(Data extracted from a collection)
Content starts

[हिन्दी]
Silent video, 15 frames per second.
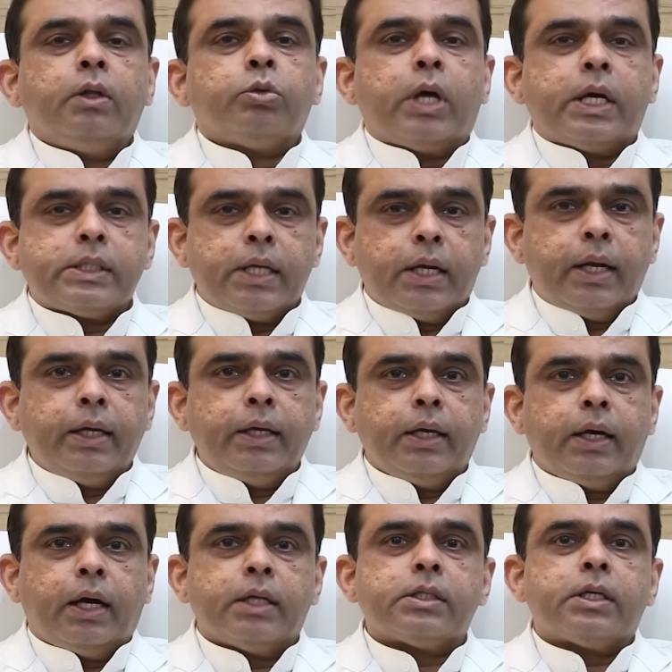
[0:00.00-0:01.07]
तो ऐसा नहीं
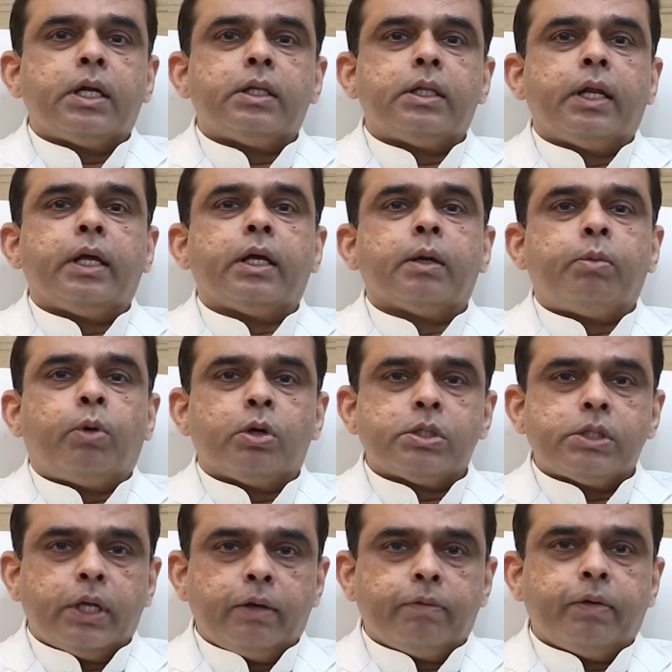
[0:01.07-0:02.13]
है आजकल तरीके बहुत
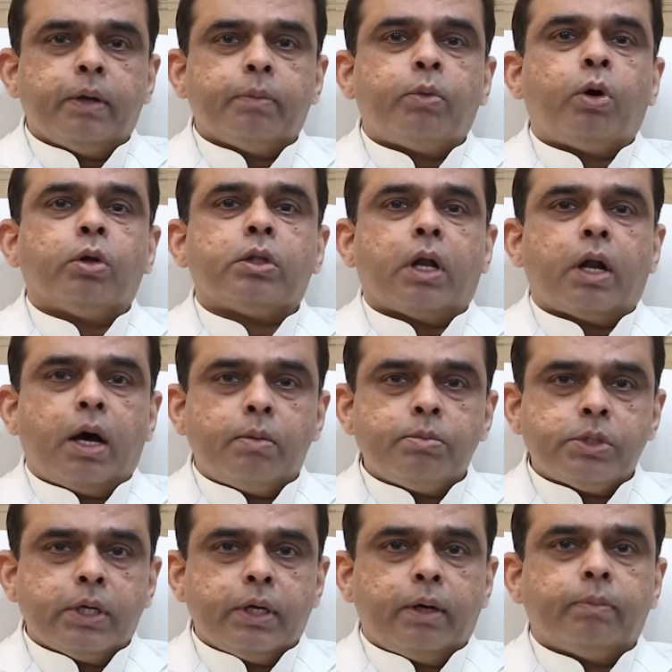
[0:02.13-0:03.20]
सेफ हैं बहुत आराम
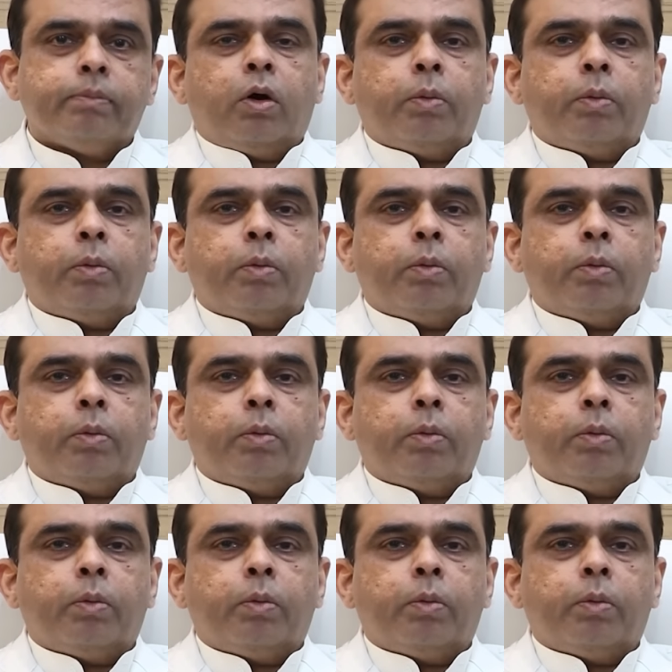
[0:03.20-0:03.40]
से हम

Content ends

Where a picture appears, skip it and copy the rest of the data word for word.

[हिन्दी]
Silent video, 15 frames per second.
[0:00.00-0:01.07]
तो ऐसा नहीं
[0:01.07-0:02.13]
है आजकल तरीके बहुत
[0:02.13-0:03.20]
सेफ हैं बहुत आराम
[0:03.20-0:03.40]
से हम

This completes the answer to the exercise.